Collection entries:
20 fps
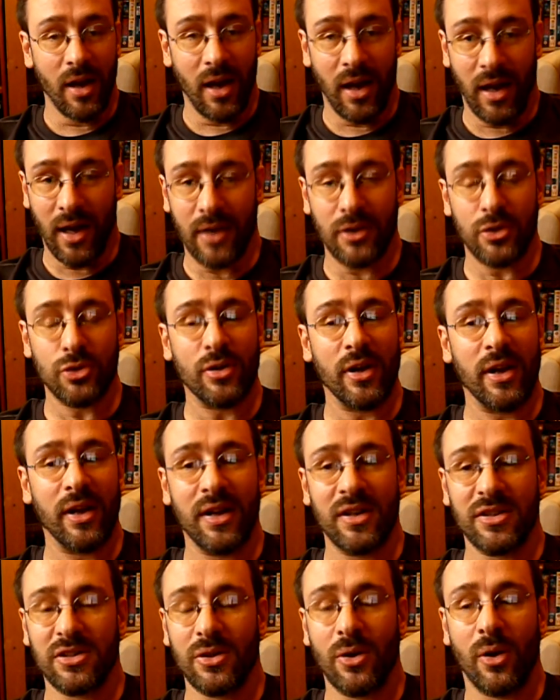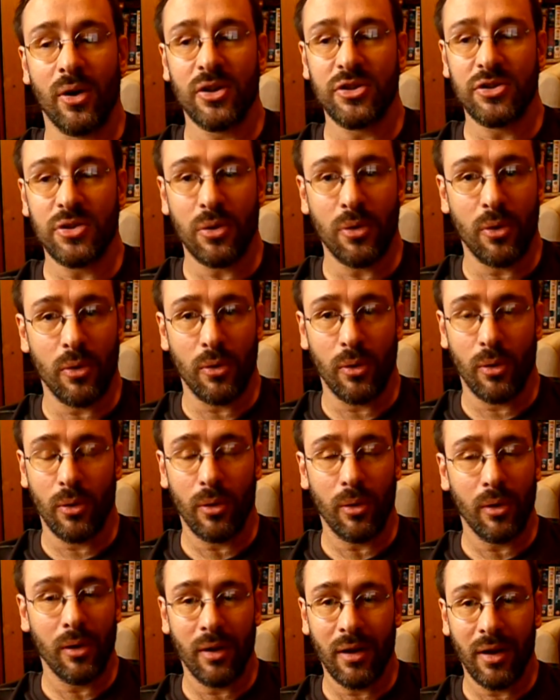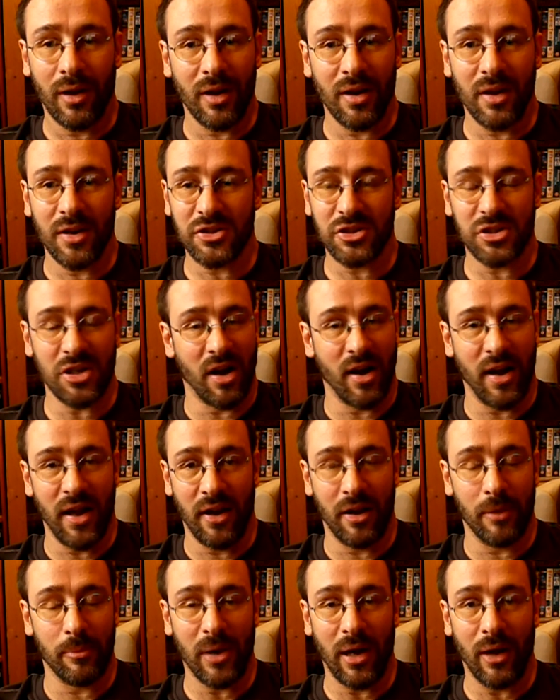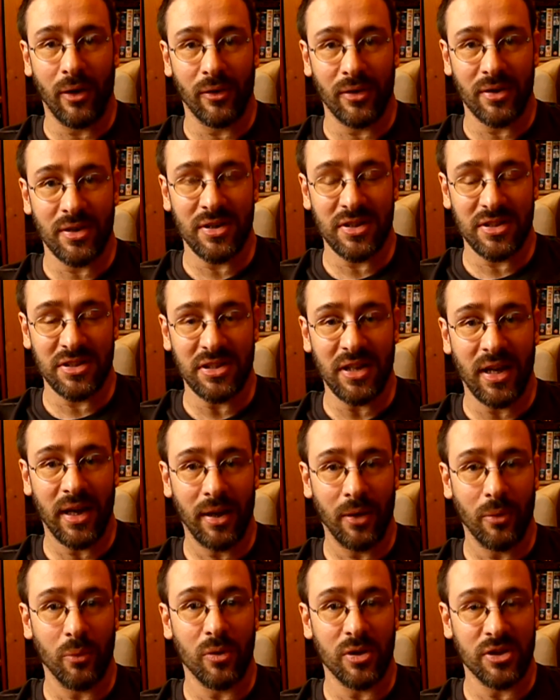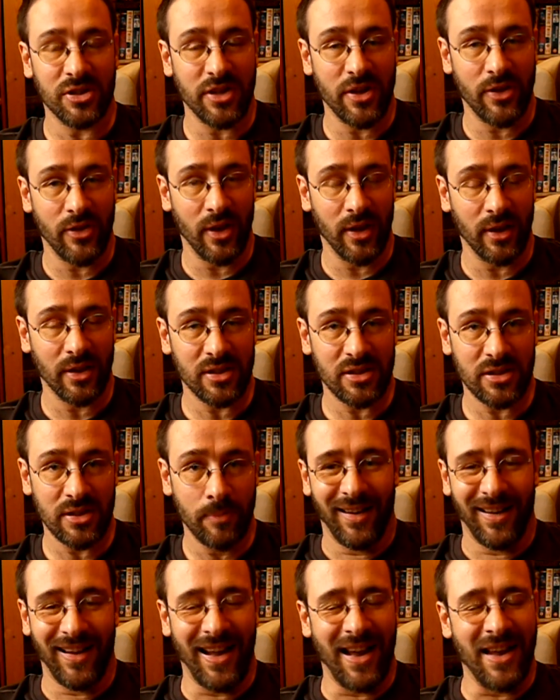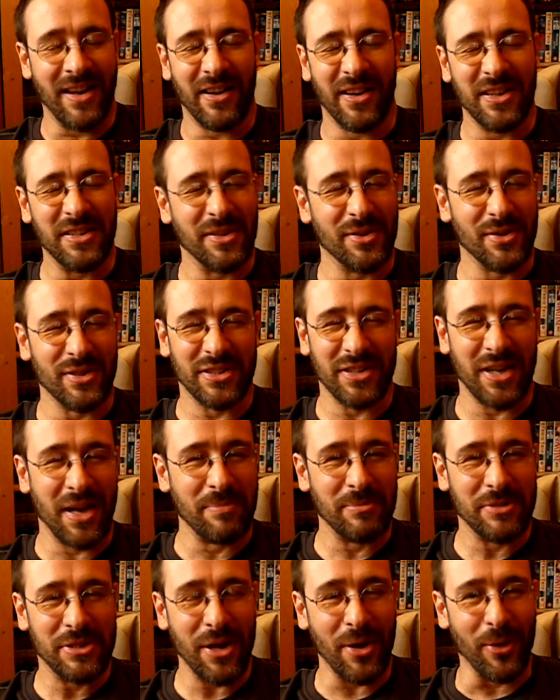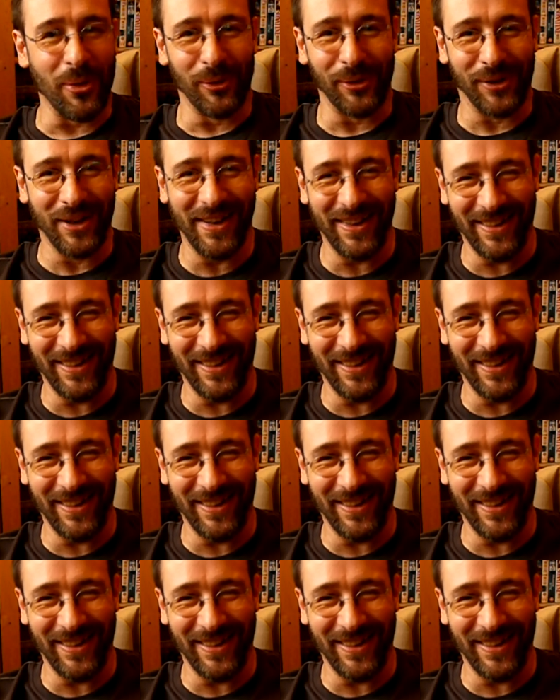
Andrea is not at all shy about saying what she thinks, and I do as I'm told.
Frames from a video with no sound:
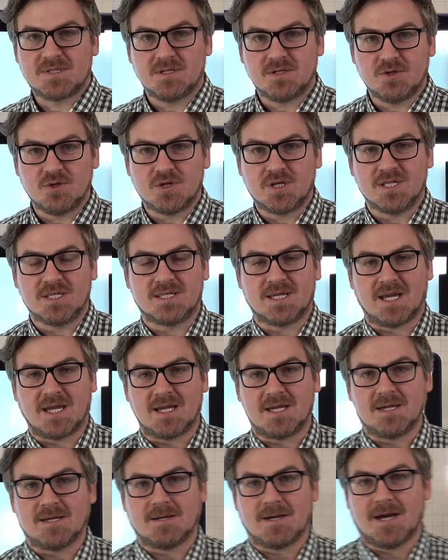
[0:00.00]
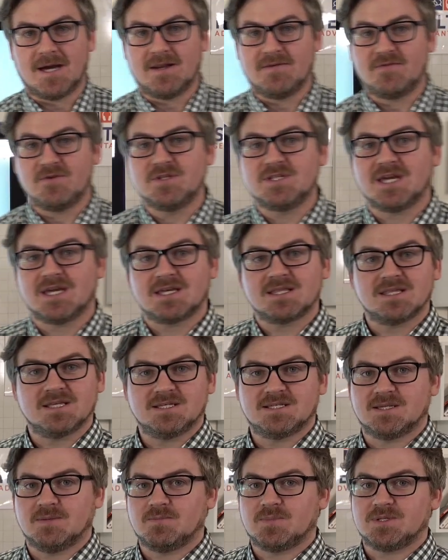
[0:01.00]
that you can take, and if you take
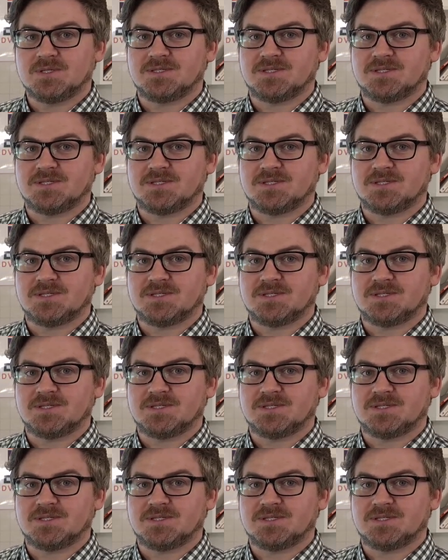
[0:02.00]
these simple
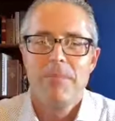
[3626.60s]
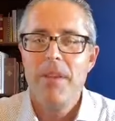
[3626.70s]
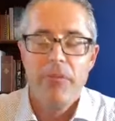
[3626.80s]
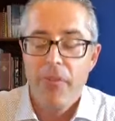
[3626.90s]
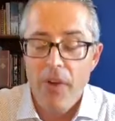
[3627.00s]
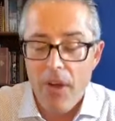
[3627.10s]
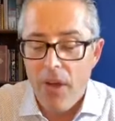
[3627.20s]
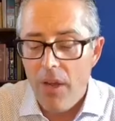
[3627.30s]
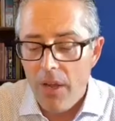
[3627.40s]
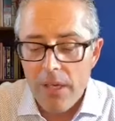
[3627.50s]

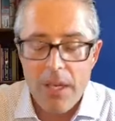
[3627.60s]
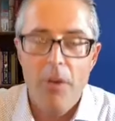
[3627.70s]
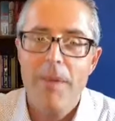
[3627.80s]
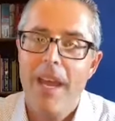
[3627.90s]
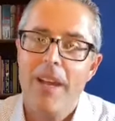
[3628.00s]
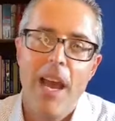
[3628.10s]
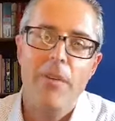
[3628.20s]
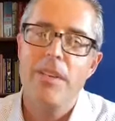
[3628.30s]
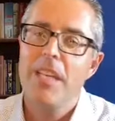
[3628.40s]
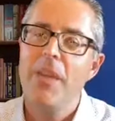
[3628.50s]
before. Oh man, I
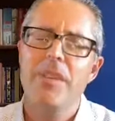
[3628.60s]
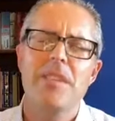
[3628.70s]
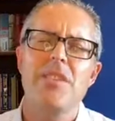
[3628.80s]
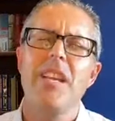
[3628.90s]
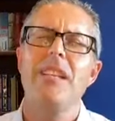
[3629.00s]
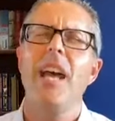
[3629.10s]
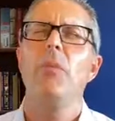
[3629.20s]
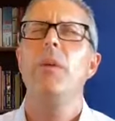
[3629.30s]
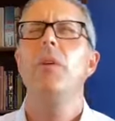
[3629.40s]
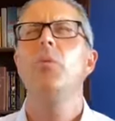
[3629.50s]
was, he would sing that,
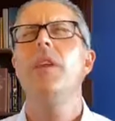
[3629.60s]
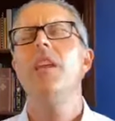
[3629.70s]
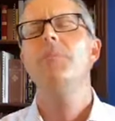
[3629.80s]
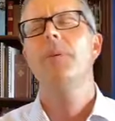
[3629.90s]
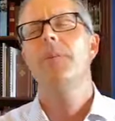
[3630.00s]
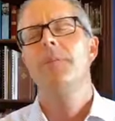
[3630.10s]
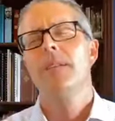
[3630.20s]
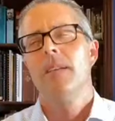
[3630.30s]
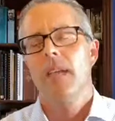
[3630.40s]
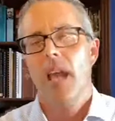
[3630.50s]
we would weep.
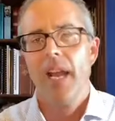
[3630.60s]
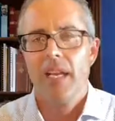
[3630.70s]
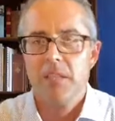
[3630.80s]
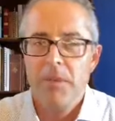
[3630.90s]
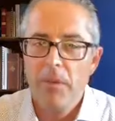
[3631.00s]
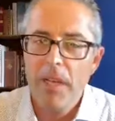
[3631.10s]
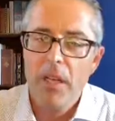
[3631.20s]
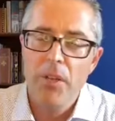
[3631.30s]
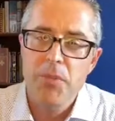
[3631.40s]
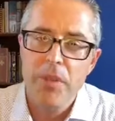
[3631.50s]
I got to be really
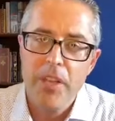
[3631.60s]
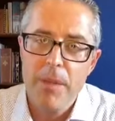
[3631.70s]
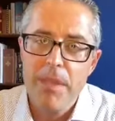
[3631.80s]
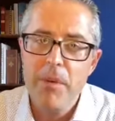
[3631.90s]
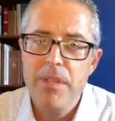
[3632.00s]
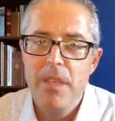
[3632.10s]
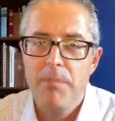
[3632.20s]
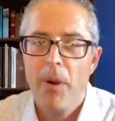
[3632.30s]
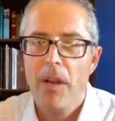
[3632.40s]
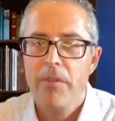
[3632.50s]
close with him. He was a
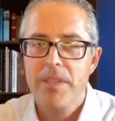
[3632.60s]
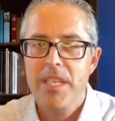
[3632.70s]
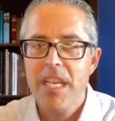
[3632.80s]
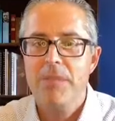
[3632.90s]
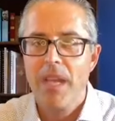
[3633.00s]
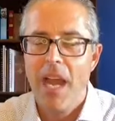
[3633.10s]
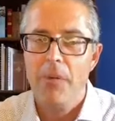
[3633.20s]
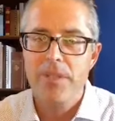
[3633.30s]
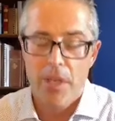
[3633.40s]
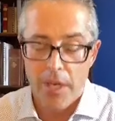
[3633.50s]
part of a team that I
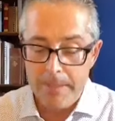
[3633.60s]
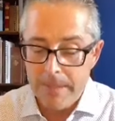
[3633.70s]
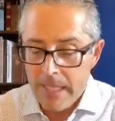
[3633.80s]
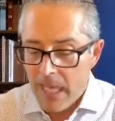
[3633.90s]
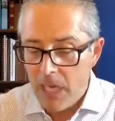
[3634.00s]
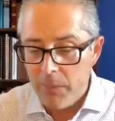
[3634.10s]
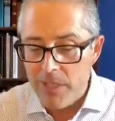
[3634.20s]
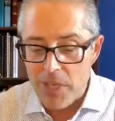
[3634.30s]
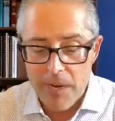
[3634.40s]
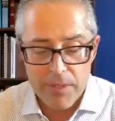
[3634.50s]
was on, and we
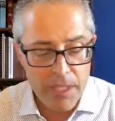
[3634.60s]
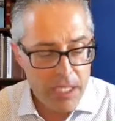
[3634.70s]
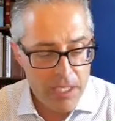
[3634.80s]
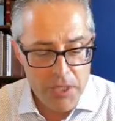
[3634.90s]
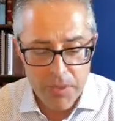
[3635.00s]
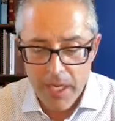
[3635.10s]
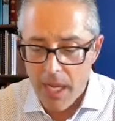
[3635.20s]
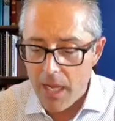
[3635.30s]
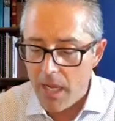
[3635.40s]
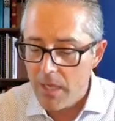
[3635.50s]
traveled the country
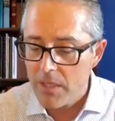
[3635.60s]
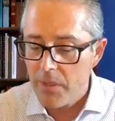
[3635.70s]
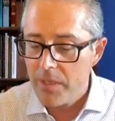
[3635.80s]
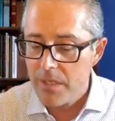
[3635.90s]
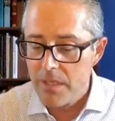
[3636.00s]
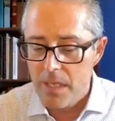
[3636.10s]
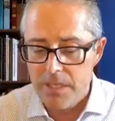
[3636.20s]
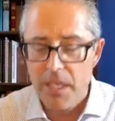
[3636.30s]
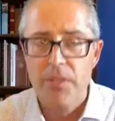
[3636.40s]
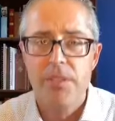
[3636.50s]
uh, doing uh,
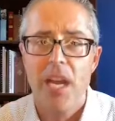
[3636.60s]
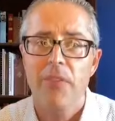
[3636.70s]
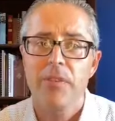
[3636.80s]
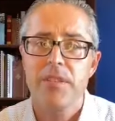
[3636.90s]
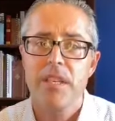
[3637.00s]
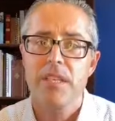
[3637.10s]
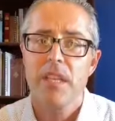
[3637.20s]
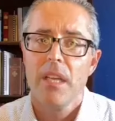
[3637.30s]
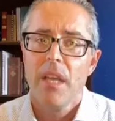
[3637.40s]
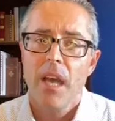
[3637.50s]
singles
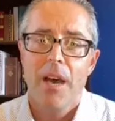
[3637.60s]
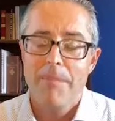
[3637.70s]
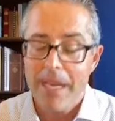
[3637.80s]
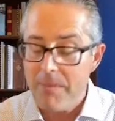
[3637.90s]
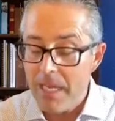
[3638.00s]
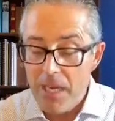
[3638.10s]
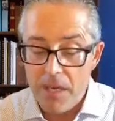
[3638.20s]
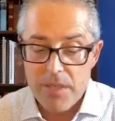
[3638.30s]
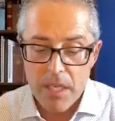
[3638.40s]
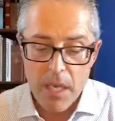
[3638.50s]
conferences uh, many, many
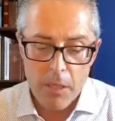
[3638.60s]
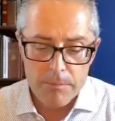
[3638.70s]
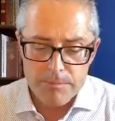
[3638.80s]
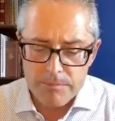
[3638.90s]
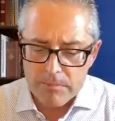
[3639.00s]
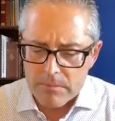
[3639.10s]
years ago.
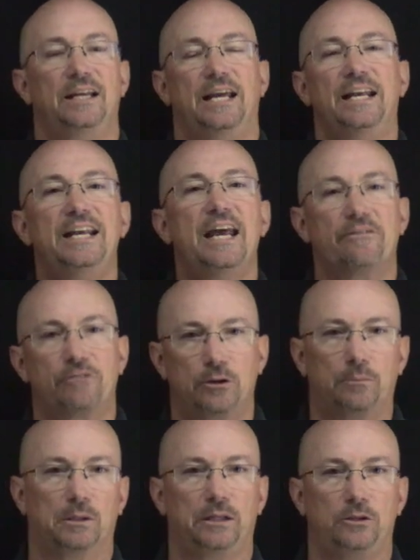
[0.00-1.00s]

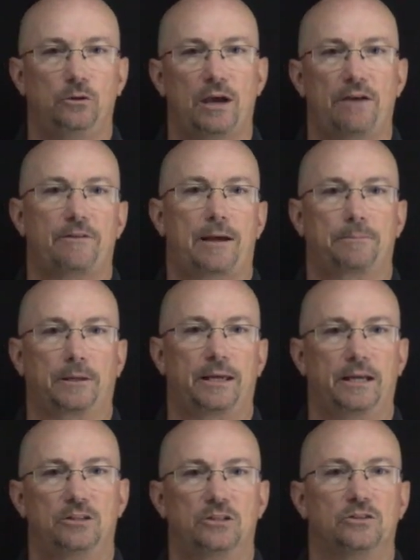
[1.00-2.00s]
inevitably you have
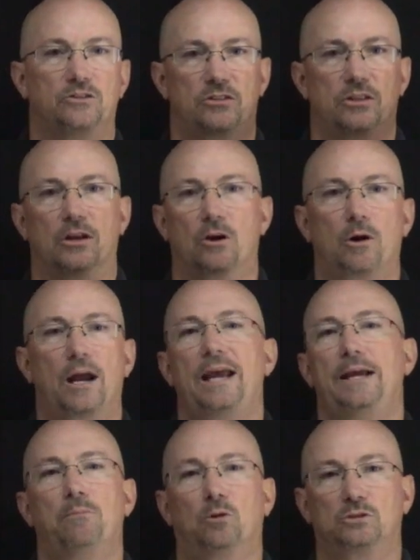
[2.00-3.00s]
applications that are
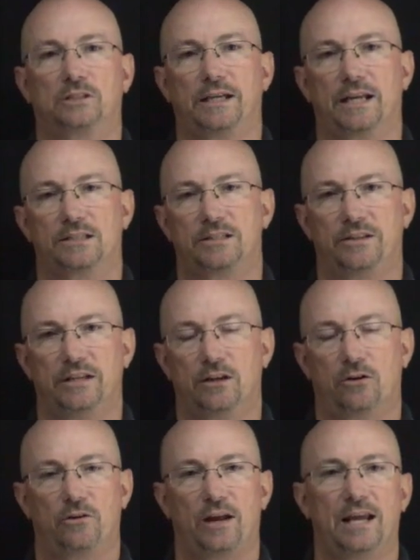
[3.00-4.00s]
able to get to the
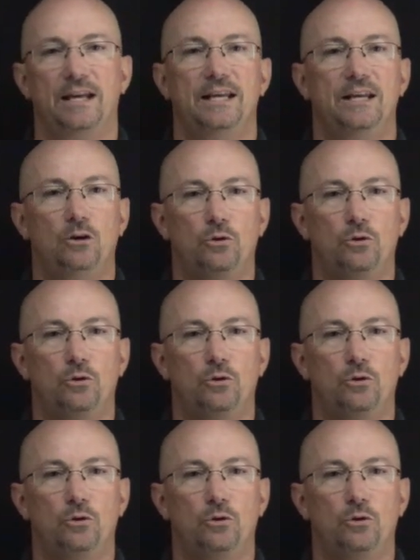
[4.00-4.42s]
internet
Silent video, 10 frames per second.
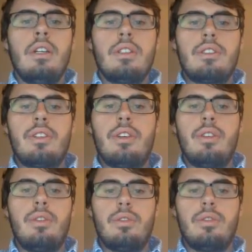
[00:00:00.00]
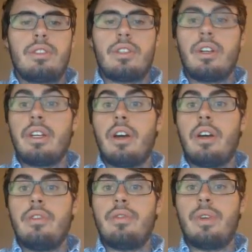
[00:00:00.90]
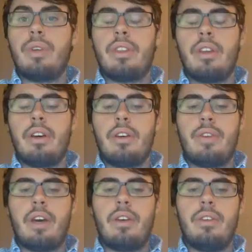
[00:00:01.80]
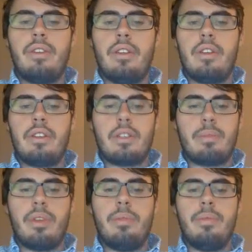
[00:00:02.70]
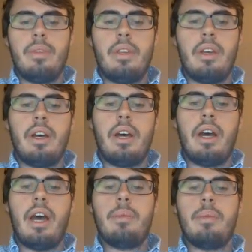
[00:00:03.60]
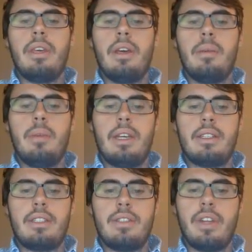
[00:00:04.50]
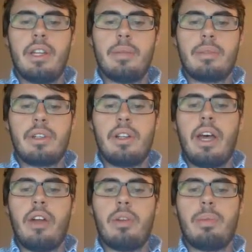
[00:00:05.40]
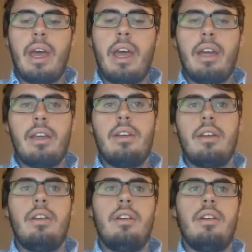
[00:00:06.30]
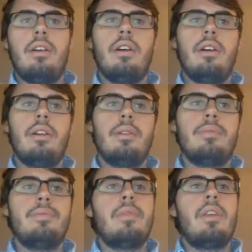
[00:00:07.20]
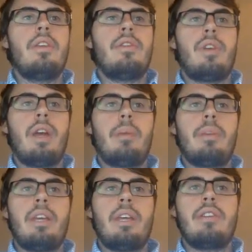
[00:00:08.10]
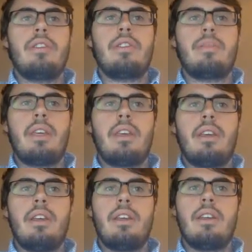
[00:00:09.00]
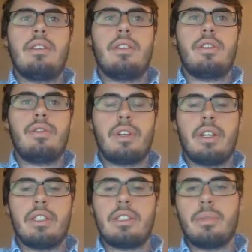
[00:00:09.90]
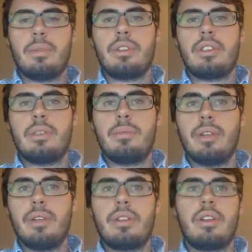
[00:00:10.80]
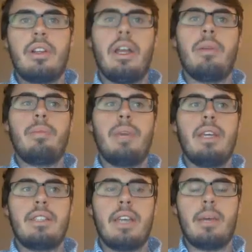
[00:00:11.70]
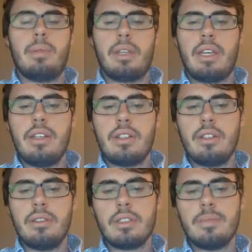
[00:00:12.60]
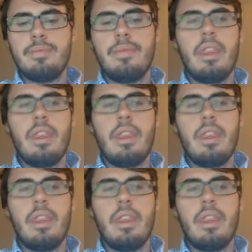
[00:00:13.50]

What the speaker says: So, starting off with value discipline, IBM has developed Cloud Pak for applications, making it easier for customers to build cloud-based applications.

The problem => Transcribe the data completely. No pictures should appear in the transcription.

Written response =>
20 fps
Andrea is not at all shy about saying what she thinks, and I do as I'm told.
Frames from a video with no sound:
[0:00.00]
[0:01.00]
that you can take, and if you take
[0:02.00]
these simple
[3626.60s]
[3626.70s]
[3626.80s]
[3626.90s]
[3627.00s]
[3627.10s]
[3627.20s]
[3627.30s]
[3627.40s]
[3627.50s]

[3627.60s]
[3627.70s]
[3627.80s]
[3627.90s]
[3628.00s]
[3628.10s]
[3628.20s]
[3628.30s]
[3628.40s]
[3628.50s]
before. Oh man, I
[3628.60s]
[3628.70s]
[3628.80s]
[3628.90s]
[3629.00s]
[3629.10s]
[3629.20s]
[3629.30s]
[3629.40s]
[3629.50s]
was, he would sing that,
[3629.60s]
[3629.70s]
[3629.80s]
[3629.90s]
[3630.00s]
[3630.10s]
[3630.20s]
[3630.30s]
[3630.40s]
[3630.50s]
we would weep.
[3630.60s]
[3630.70s]
[3630.80s]
[3630.90s]
[3631.00s]
[3631.10s]
[3631.20s]
[3631.30s]
[3631.40s]
[3631.50s]
I got to be really
[3631.60s]
[3631.70s]
[3631.80s]
[3631.90s]
[3632.00s]
[3632.10s]
[3632.20s]
[3632.30s]
[3632.40s]
[3632.50s]
close with him. He was a
[3632.60s]
[3632.70s]
[3632.80s]
[3632.90s]
[3633.00s]
[3633.10s]
[3633.20s]
[3633.30s]
[3633.40s]
[3633.50s]
part of a team that I
[3633.60s]
[3633.70s]
[3633.80s]
[3633.90s]
[3634.00s]
[3634.10s]
[3634.20s]
[3634.30s]
[3634.40s]
[3634.50s]
was on, and we
[3634.60s]
[3634.70s]
[3634.80s]
[3634.90s]
[3635.00s]
[3635.10s]
[3635.20s]
[3635.30s]
[3635.40s]
[3635.50s]
traveled the country
[3635.60s]
[3635.70s]
[3635.80s]
[3635.90s]
[3636.00s]
[3636.10s]
[3636.20s]
[3636.30s]
[3636.40s]
[3636.50s]
uh, doing uh,
[3636.60s]
[3636.70s]
[3636.80s]
[3636.90s]
[3637.00s]
[3637.10s]
[3637.20s]
[3637.30s]
[3637.40s]
[3637.50s]
singles
[3637.60s]
[3637.70s]
[3637.80s]
[3637.90s]
[3638.00s]
[3638.10s]
[3638.20s]
[3638.30s]
[3638.40s]
[3638.50s]
conferences uh, many, many
[3638.60s]
[3638.70s]
[3638.80s]
[3638.90s]
[3639.00s]
[3639.10s]
years ago.
[0.00-1.00s]

[1.00-2.00s]
inevitably you have
[2.00-3.00s]
applications that are
[3.00-4.00s]
able to get to the
[4.00-4.42s]
internet
Silent video, 10 frames per second.
[00:00:00.00]
[00:00:00.90]
[00:00:01.80]
[00:00:02.70]
[00:00:03.60]
[00:00:04.50]
[00:00:05.40]
[00:00:06.30]
[00:00:07.20]
[00:00:08.10]
[00:00:09.00]
[00:00:09.90]
[00:00:10.80]
[00:00:11.70]
[00:00:12.60]
[00:00:13.50]

What the speaker says: So, starting off with value discipline, IBM has developed Cloud Pak for applications, making it easier for customers to build cloud-based applications.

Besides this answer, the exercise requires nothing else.